ESQUECIDOS DA TECNOLOGIA DE MOTOCROSS: INOVATIVO JETT J1 BOOTS DE REMO BERLESE

A história do motocross está repleta de exemplos de ideias criativas que foram anunciadas como inovadoras, mas, devido à rápida taxa de mudança no desenvolvimento, afundaram no pântano da tecnologia esquecida. Embora seja melhor deixar alguns abandonados, outros foram verdadeiramente inovadores (se não bem-sucedidos em última instância). MXA adora revelar curiosidades sobre tecnologia do motocross. Você se lembra dessas idéias? As botas Jett J1 inovadoras de Remo Berlese.

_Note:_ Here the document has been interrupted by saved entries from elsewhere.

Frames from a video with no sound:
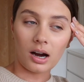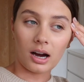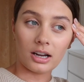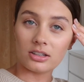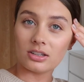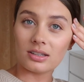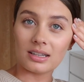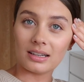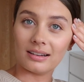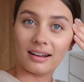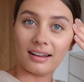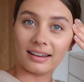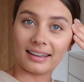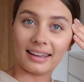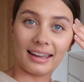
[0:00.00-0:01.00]
I just didn't
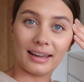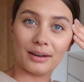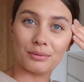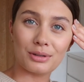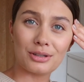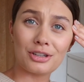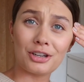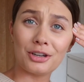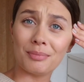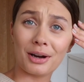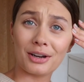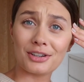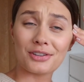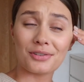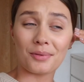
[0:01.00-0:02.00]
like it. It was too
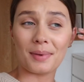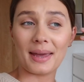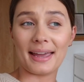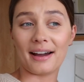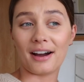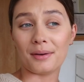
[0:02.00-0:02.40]
much for me.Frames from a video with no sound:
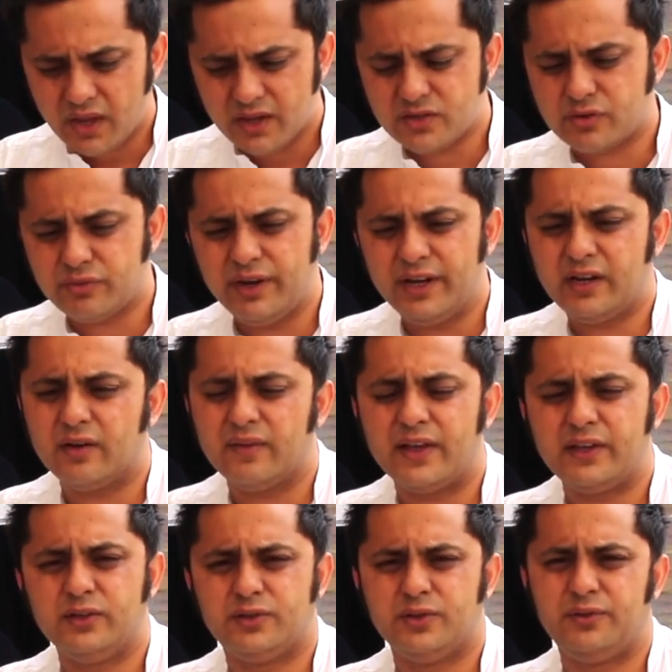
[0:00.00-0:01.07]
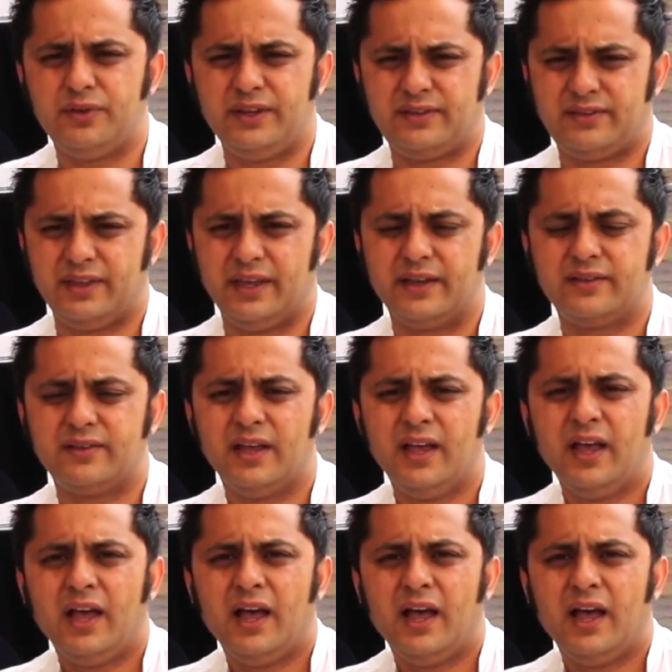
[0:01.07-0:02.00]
It's critical that you do these things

A bota de plástico Jett J1 foi lançada em 2009 e foi considerada a nova bota mais criativa em duas décadas. O Jett J1 canalizou a bota de plástico Scott original e a casou com a bota Alpinestars Super Victory, toda em couro, em um esforço para produzir uma bota de plástico moderna que pesasse menos, tivesse menos peças e fosse menos volumosa. Era essencialmente uma bota Super Victory toda de plástico. O Jett foi ideia do descendente de botas italiano Remo Berlese, um experiente desenvolvedor de produtos que foi o fundador da AXO Sports, que ganhou milhões nos negócios de botas, equipamentos, cinto renal, ciclismo e capacetes. Depois de vender AXO, Remo se dedicou a desenvolver a melhor chuteira de motocross. O resultado final foi a chuteira Jett J1.

Se você olhar de perto, você pode ver que o Jett J1 tem uma semelhança impressionante com a bota de couro Alpinestars Super Victory (abaixo).

A bota de couro Alpinestars Super Victory da velha escola é incrivelmente leve, estreita no tornozelo e baixa na biqueira. Todas as características que Remo queria para sua bota de plástico.

A pesquisa de mercado de Remo o convenceu de que a bota de couro Alpinestars Super Victory (Hi-Point Champion) era o melhor formato geral para uma bota de motocross, com seu tornozelo justo, biqueira fina e design simples. Ele decidiu combinar a forma, o tamanho e as dimensões da Super Victory para fazer uma bota de plástico moldado de alta tecnologia. Conforme lançado em 2009, o Jett J1 tinha uma parte inferior moldada com uma inserção de sola substituível, concha superior envolvente articulada (disponível em três tamanhos), fivelas fáceis de usar e era oferecido em modelos bootie e não bootie.

Christophe Pourcel usava botas Jett J1.

O primeiro protótipo de bota de Remo era uma coisa linda. As botas pesavam apenas 2 libras cada, mas não eram duráveis ​​o suficiente para o mundo real das corridas de motocross. Ao longo de cinco anos, Remo passou por seis iterações diferentes dos caros moldes de injeção para colocar a bota Jett onde queria. Mas, embora o Jett J1 tivesse seus leais apoiadores, ele não conseguiu entrar no mercado americano. No final, Remo vendeu os moldes e o conceito para a Pro Tork no Brasil, onde ainda é fabricada a bota Jett. Christophe Pourcel correu com botas Jett até se aposentar em 2017.

MXA tem dois pilotos de teste que usam botas Jett - embora não estejam disponíveis nos EUA desde 2015. Este é o piloto australiano Dan Alamangos em Glen Helen.

Ainda existem pequenos grupos de usuários leais das botas Jett J1 nos EUA. Embora tenham tentado fazer o embarque das botas do Brasil, não tiveram sucesso, então compram originais usadas e se encontram mais de um conjunto, compram todos.